Economically, this sequence turns substantial derivative and preferred exposure into 420,000,000 Tron common shares, consolidating the position into straight equity while eliminating the related preferred and warrant overhang. The filing shows indirect ownership through Bravemorning, with no remaining reported derivative securities after the April 2, 2026 conversion.

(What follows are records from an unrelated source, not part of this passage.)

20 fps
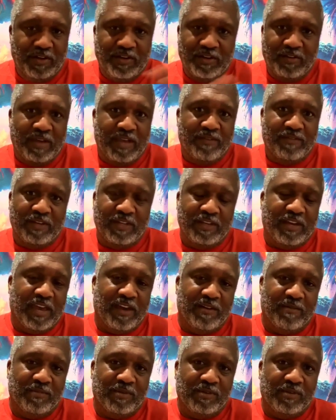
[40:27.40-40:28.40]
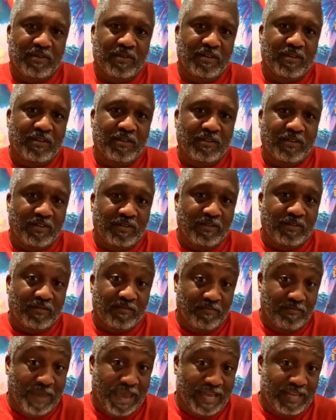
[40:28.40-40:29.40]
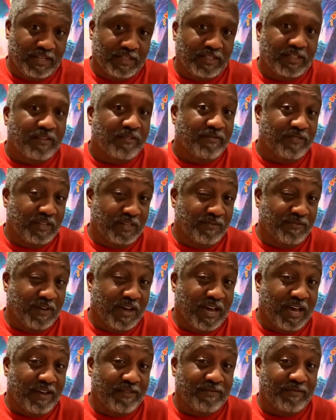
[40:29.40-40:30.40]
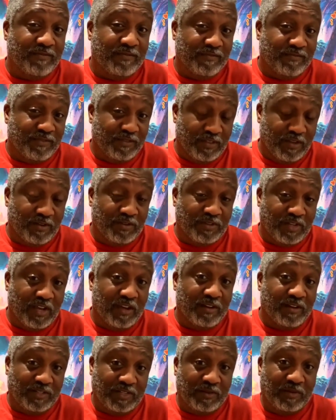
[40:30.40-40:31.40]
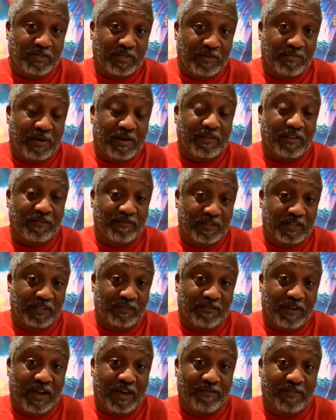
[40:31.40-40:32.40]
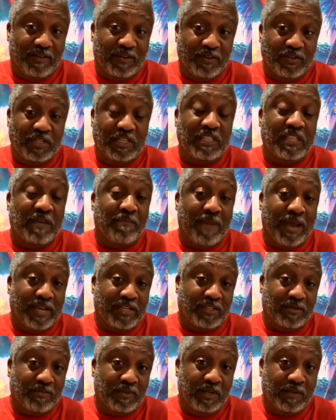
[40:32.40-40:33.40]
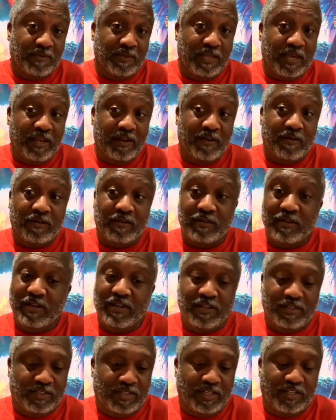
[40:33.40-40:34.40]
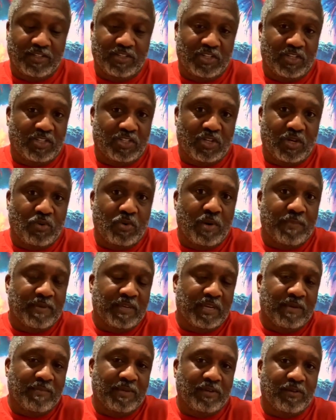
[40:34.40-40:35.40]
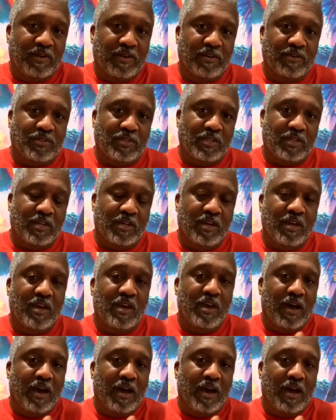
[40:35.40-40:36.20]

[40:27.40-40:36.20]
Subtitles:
Thought don't have any accountability. Malice, 55, for those y'all understand what I'm talking about, the 55 energy, the master manipulator, says just show up and give me your energy.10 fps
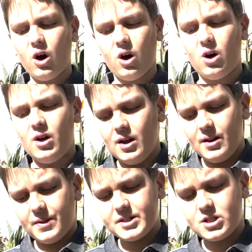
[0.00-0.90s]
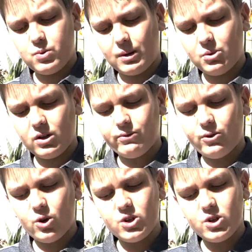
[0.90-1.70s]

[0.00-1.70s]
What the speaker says: oh, this is what I'm looking for.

The net effect is a significant, fully paid-in equity stake rather than contingent securities. Future company filings may contextualize how this ownership level compares with total shares outstanding and how it influences governance and capital structure.
Insider Trade Summary
| Type | Security | Shares | Price | Value |
|---|---|---|---|---|
| Exercise | Series B Convertible Preferred Stock | 200,000,000 | $0.00 | -- |
| Grant/Award | Common Stock | 200,000,000 | $0.50 | $100.00M |
| Exercise | Common Stock Purchase Warrants | 220,000,000 | $0.00 | -- |
| Grant/Award | Common Stock | 220,000,000 | $0.50 | $110.00M |
Footnotes (1)
- The reported securities are held directly by Bravemorning Limited ("Bravemorning"). Mr. Weike Sun is the sole shareholder of Bravemorning and may be deemed to beneficially own the securities held by Bravemorning. On June 16, 2025, Bravemorning purchased (i) 100,000 shares of Series B Convertible Preferred Stock, convertible into 200,000,000 shares of the Registrant's common stock at a conversion price of $0.50 per share and (ii) warrants to purchase up to 220,000,000 shares of the Registrant's common stock at an exercise price of $0.50 per share (the "PIPE Warrants") with the consideration of $100,000,000 paid in the form of 365,096,845 TRX. On August 27, 2025, Bravemorning exercised the PIPE Warrants in full and, on August 29, 2025, the Registrant issued 220,000,000 shares of Common Stock to Bravemorning. The Holder paid $110,000,000 to the Registrant in the form of 312,500,100 TRX as consideration for the issuance of these Common Stock shares. These securities do not have an expiration date. On April 2, 2026, the Registrant received a conversion notice from Bravemorning to convert all of its 100,000 shares of Series B Preferred Stock and, on April 2, 2026, the Registrant issued 200,000,000 shares of Common Stock to Bravemorning.